Existem cerca de uma dúzia de portugueses nas fileiras do grupo terrorista que se autodenomina Estado Islâmico, mas todos foram radicalizados no estrangeiro ou através da internet.
O imã da Comunidade Islâmica de Lisboa diz que por enquanto não existe qualquer problema entre os muçulmanos portugueses, mas “nunca se sabe o dia de amanhã”, avisa, mas nesta entrevista à Renascença David Munir confessa que os líderes muçulmanos portugueses não têm formação para lidar com o assunto caso surja.
Rui Machete disse à Renascença que há alguns portugueses que ingressaram no Estado Islâmico e que querem voltar para Portugal. Se isso acontecer, e se quiserem continuar a ser muçulmanos, como reagirá a comunidade?

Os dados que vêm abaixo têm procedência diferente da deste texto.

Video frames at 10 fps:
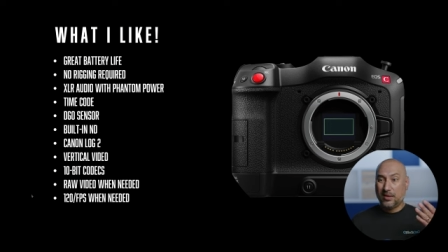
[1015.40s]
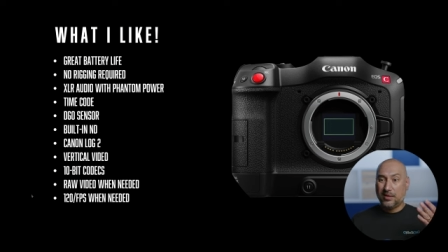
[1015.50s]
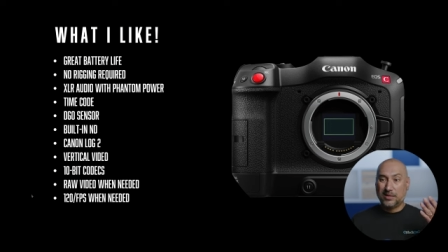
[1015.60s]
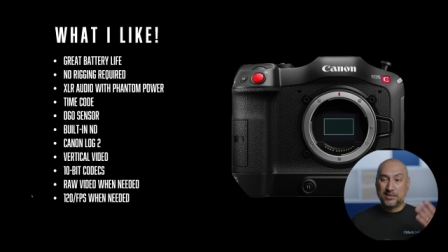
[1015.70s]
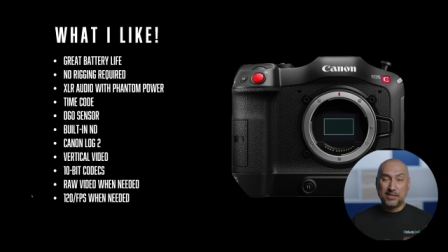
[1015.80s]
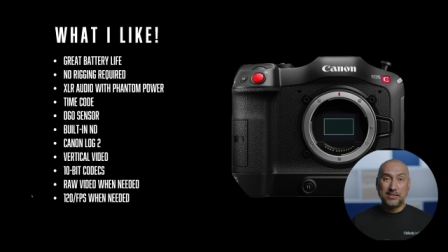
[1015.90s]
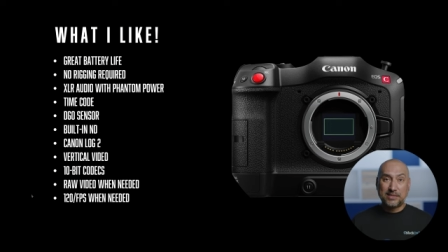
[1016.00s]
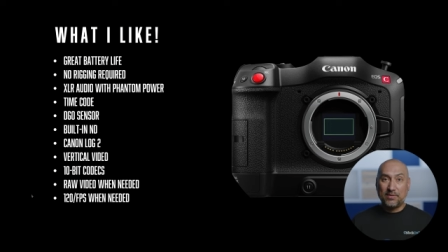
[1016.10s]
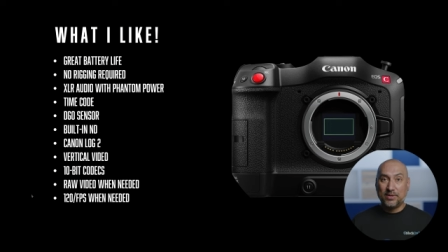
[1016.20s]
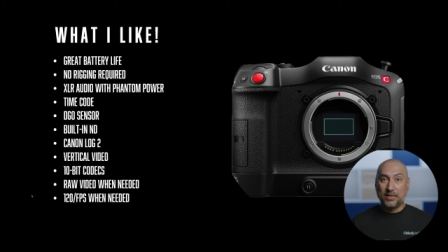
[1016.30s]
the
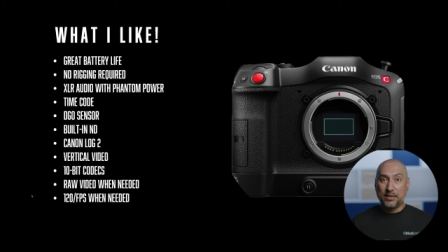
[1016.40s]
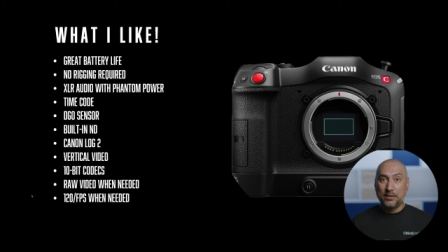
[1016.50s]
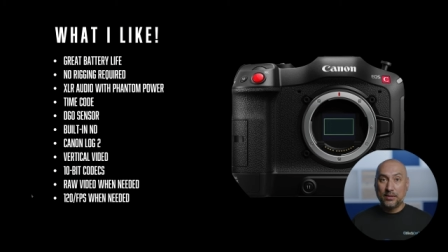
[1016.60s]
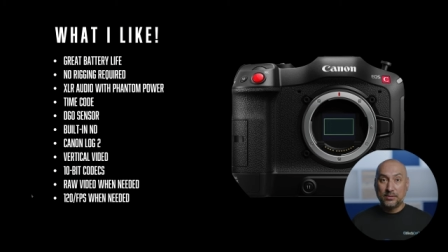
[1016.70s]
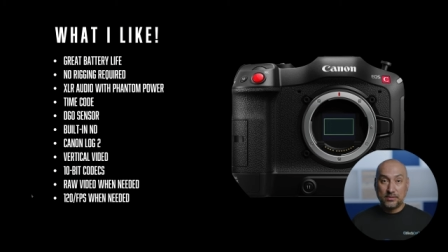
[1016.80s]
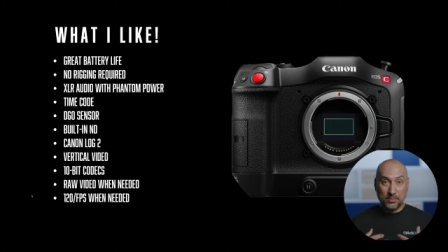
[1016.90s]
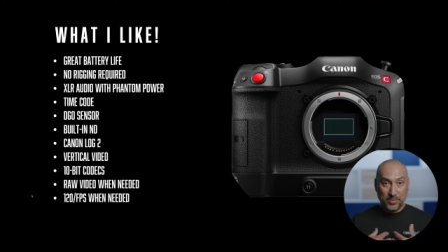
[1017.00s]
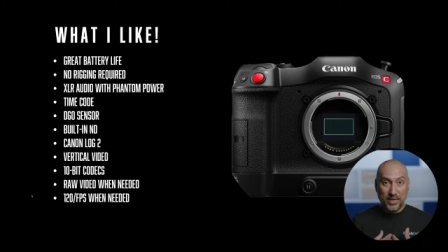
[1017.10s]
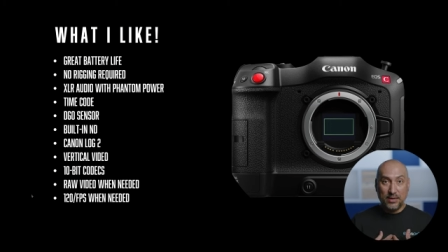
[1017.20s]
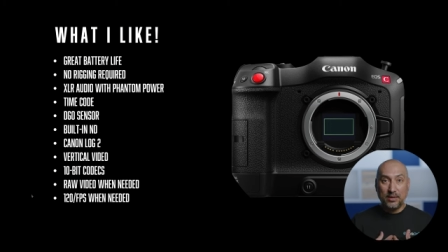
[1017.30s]
C70, to
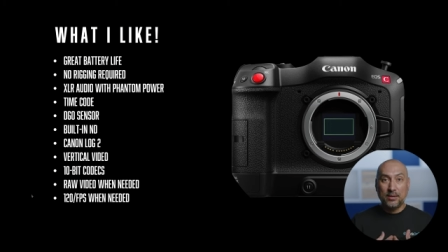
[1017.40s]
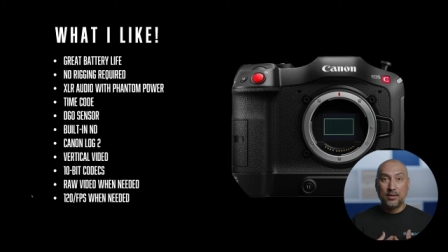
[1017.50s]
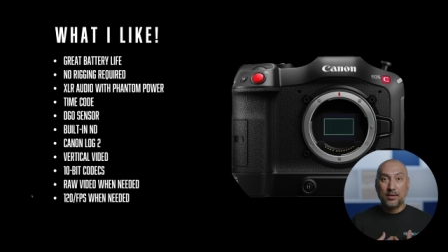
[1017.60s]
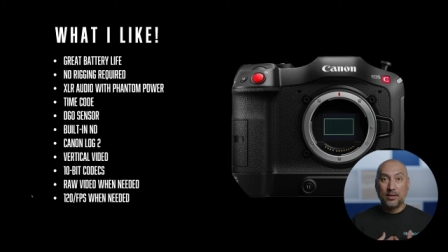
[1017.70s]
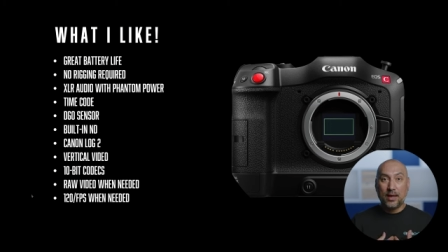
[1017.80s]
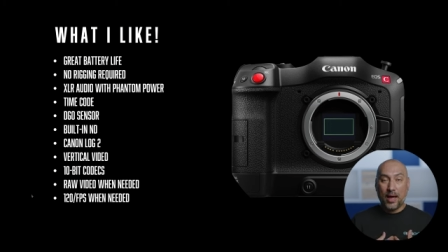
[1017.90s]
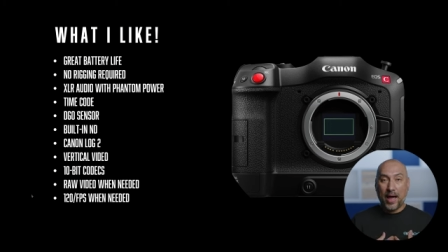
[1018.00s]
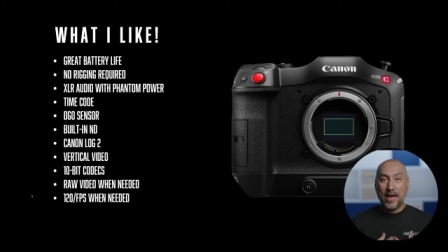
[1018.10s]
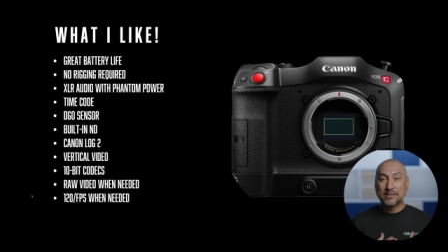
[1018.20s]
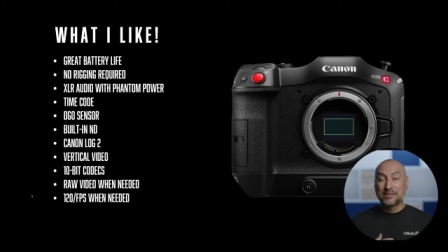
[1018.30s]
me,
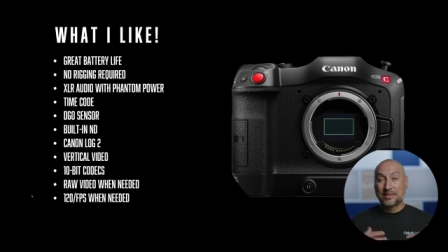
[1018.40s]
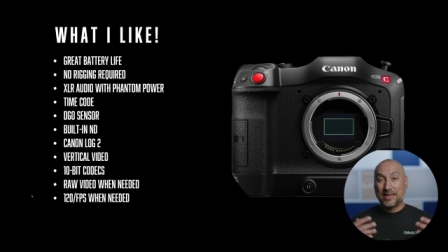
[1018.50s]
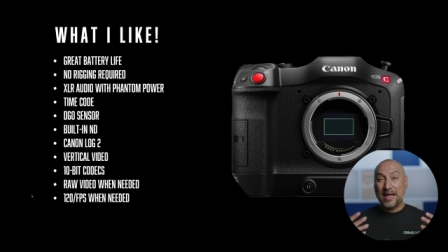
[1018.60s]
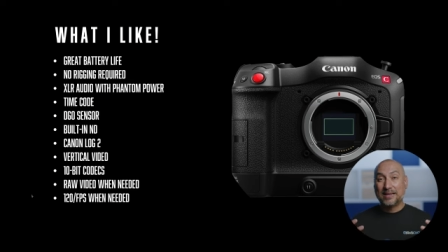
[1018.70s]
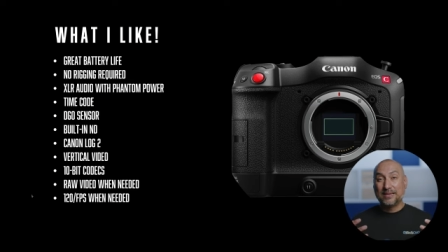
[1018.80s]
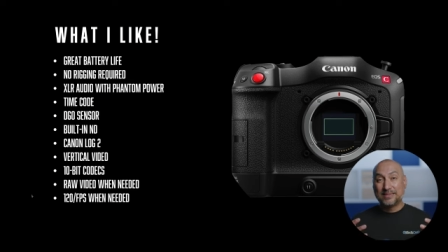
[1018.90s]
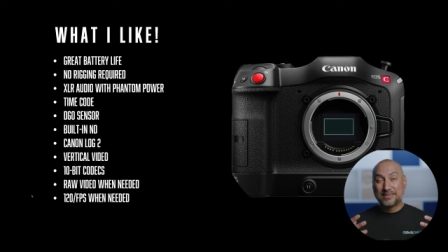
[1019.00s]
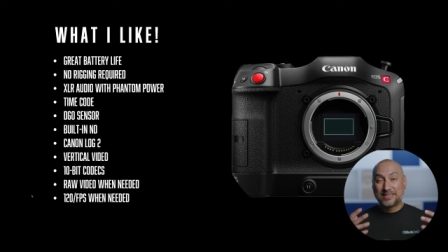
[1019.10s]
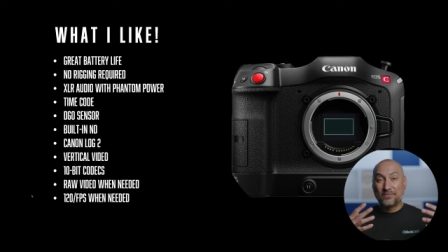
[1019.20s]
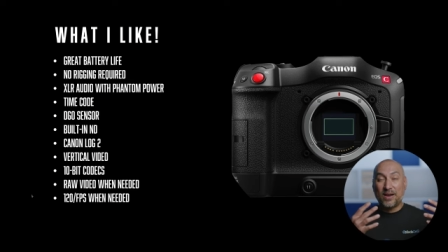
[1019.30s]
has that
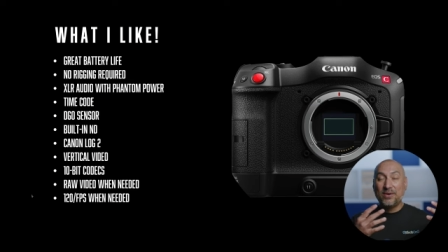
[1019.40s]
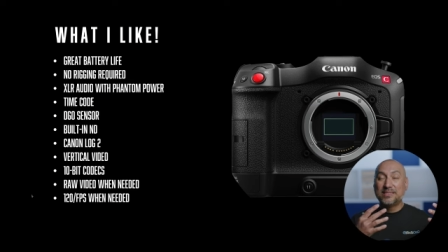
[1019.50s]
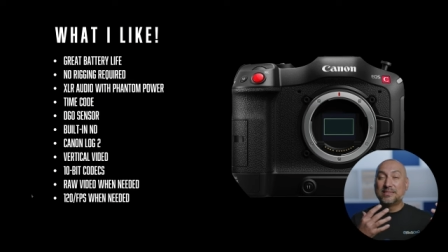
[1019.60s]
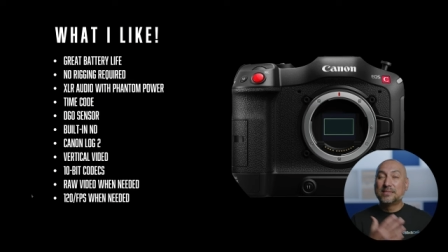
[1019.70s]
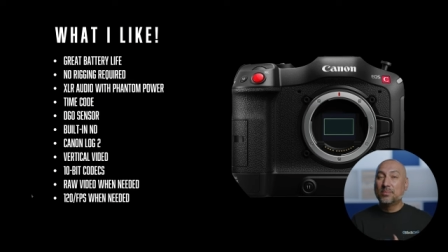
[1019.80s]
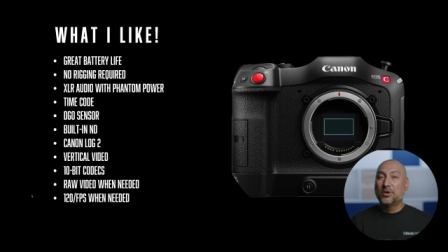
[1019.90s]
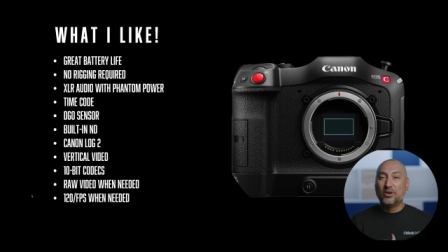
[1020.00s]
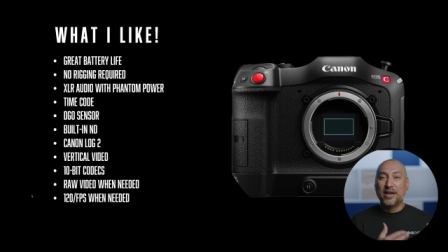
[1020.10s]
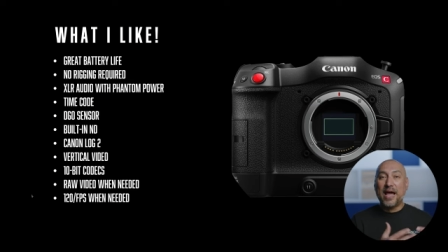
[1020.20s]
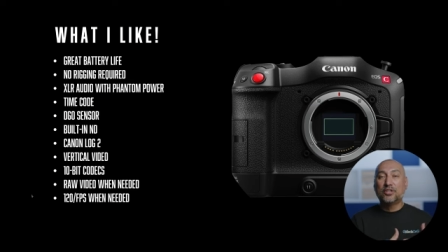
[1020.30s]
very similar
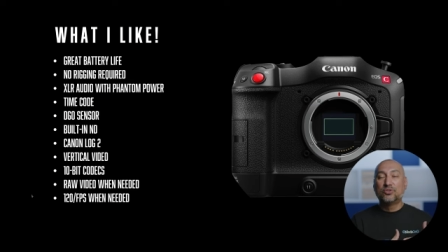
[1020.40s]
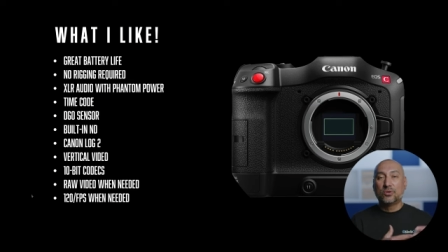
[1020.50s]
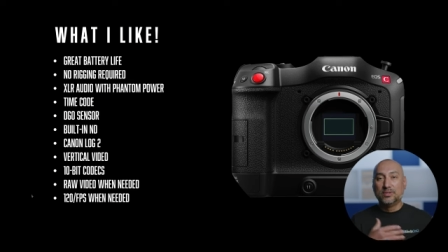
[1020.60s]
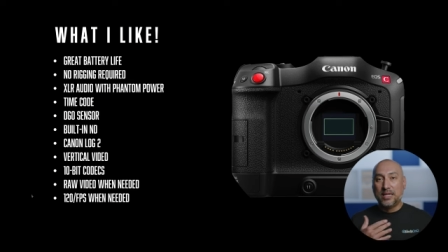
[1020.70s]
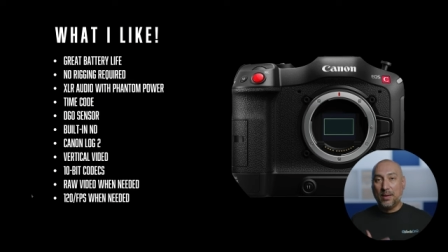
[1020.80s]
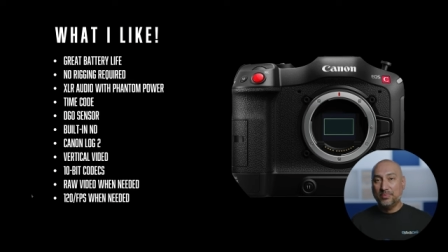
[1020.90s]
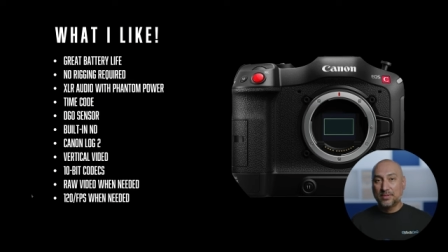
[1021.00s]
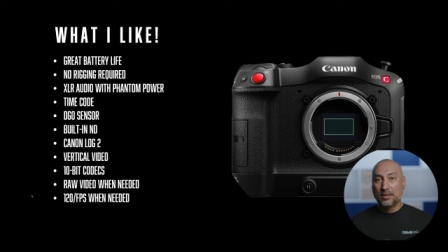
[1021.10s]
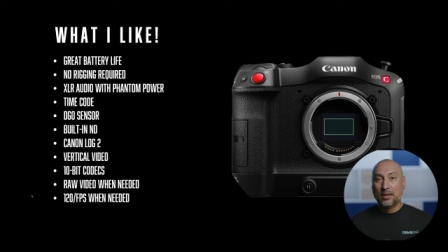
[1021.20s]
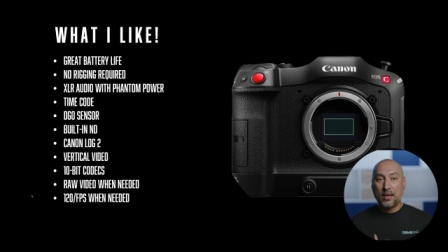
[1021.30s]
natural
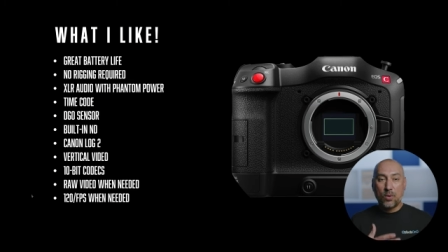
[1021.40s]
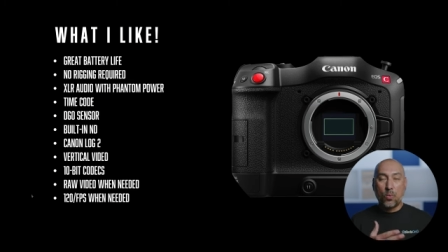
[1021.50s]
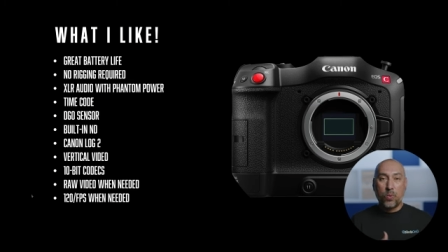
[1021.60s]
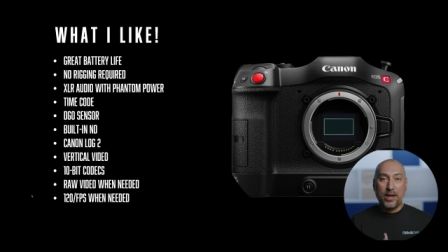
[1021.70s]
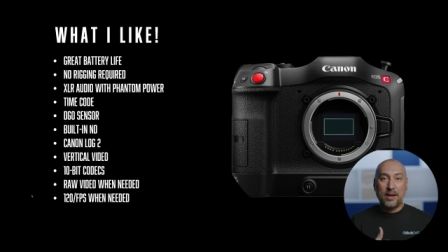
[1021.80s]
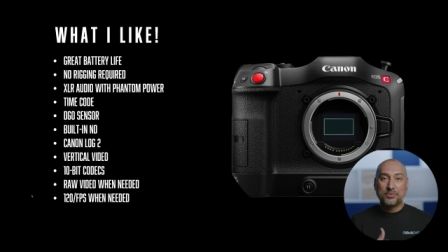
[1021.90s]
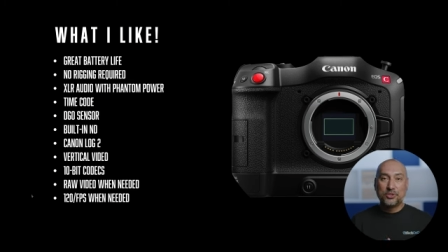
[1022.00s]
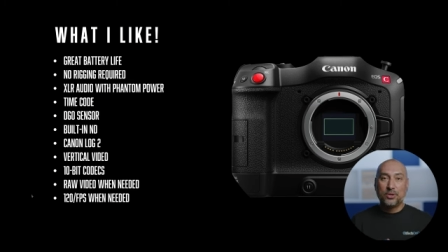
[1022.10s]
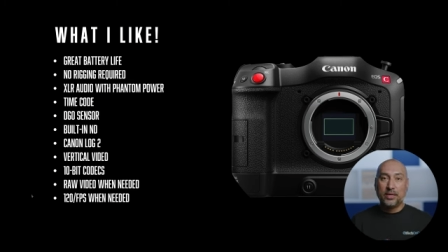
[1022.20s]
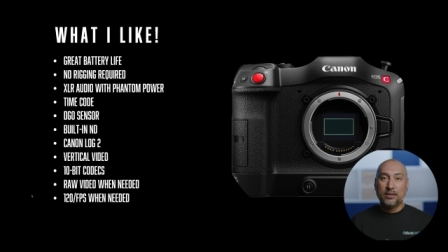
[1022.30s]
depth when I'm
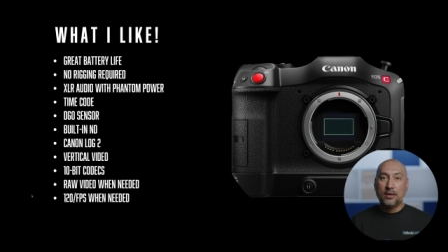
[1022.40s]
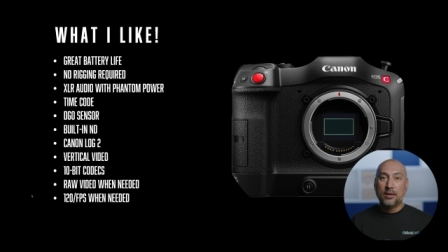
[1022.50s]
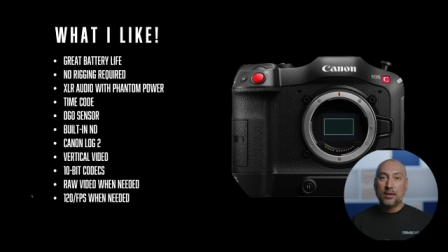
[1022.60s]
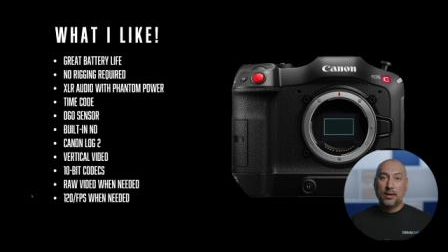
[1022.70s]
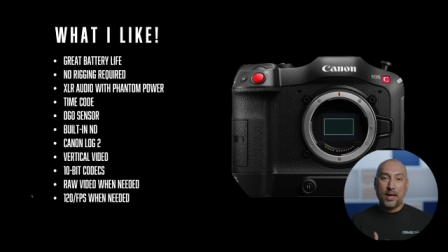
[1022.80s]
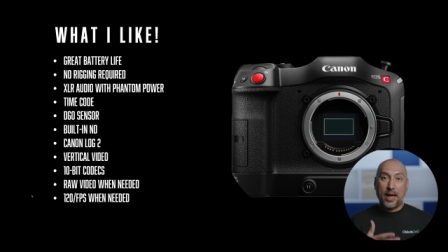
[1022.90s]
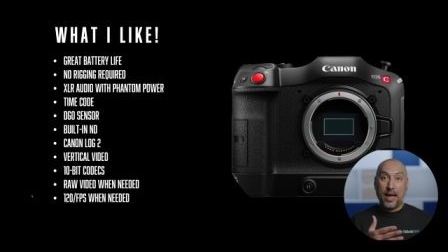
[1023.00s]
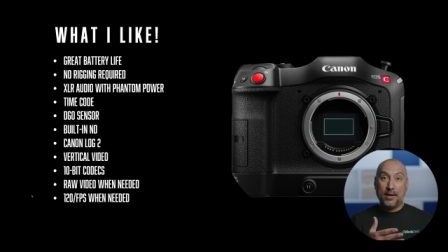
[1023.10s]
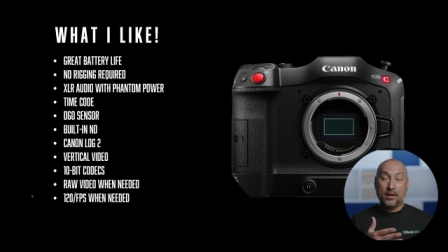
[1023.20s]
shooting at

Se o Estado português os condenar, não podemos ir contra essa decisão. Mas se isso não acontecer e se quiserem um apoio espiritual, de fraternidade, uma boa convivência – porque todos nós erramos, todos nós pedimos perdão e desculpas – claro, se eles precisarem do apoio espiritual, sempre o terão.
Imaginemos que voltam, que o Estado os condena e estão presos. Se precisarem do nosso apoio, claro que iremos apoiar e fazer ver que o que fizeram não é uma coisa certa, não é Islão, é tudo menos islâmico, infelizmente foram facilmente influenciados e tentamos corrigir o que está mal. Não podemos dizer que os vamos ignorar e abandonar porque assim irão sentir-se mais frustrados.
Existem técnicas para lidar com pessoas que foram radicalizadas. Existe alguma formação na comunidade de Lisboa nesse sentido?
Ainda não.
Há planos para o fazer?
Provavelmente sim, é uma coisa que terá de ser pensada.
Com a comunidade portuguesa a crescer, sobretudo com a chegada de pessoas de outros contextos geográficos e sociais, sente-se seguro a dizer que em Portugal não há um problema de radicalismo?
Até agora podemos dizer que não há. Felizmente não há qualquer preocupação com pessoas, mesquitas ou grupos radicais, que promovam a violência para atingir os seus objectivos. Mas nunca sabemos o dia de amanhã.
A comunidade é multicultural, há muçulmanos de quase todos os países, tentamos criar uma boa convivência entre as várias mesquitas, conhecer melhor as pessoas que chegam, apoiá-las naquilo que é possível, manter este ambiente de proximidade, não só internamente mas também externamente, mas muitas vezes as coisas acontecem fora das mesquitas, através da internet. Virtualmente, a pessoa pode ser recrutada, ser influenciada.
Mas, em termos gerais, até agora, a situação está calma, não há nenhuma preocupação muito grave.
Este ano o líder do Estado Islâmico proclamou-se califa. Esse acto merece algum crédito?
Claro que não. Ele não representa o Islão, nem sequer representa os muçulmanos. Ele intitula-se como califa, provavelmente alguns apoiantes consideram-no como tal, mas isto não significa que seja o califa de todos os muçulmanos.
Quando falamos na restauração do califado, estamos a falar de uma pessoa honesta, justa, sincera, transparente, que quer o bem de todos. E essas pessoas nunca se intitulam, são nomeadas, são escolhidas.
Quando se fala de um califado, ou de um califa dos muçulmanos, estamos a falar de uma pessoa que nos dê segurança, de uma pessoa bondosa, generosa e não de um assassino que manda matar pessoas inocentes indiscriminadamente.
Mas existe um desejo, entre os muçulmanos, de se restaurar um califado?
Acho que a maior parte das pessoas não pensa que tem de haver um califa que representa todos os muçulmanos. O mundo islâmico está muito fragmentado, portanto muitas pessoas nem sequer pensam em escolher alguém como califa ou têm esse desejo.
Custa-lhe ver atrocidades cometidas em nome do Islão?
Claro que sim, sem dúvida, dói muito mais aos muçulmanos do que aos não-muçulmanos.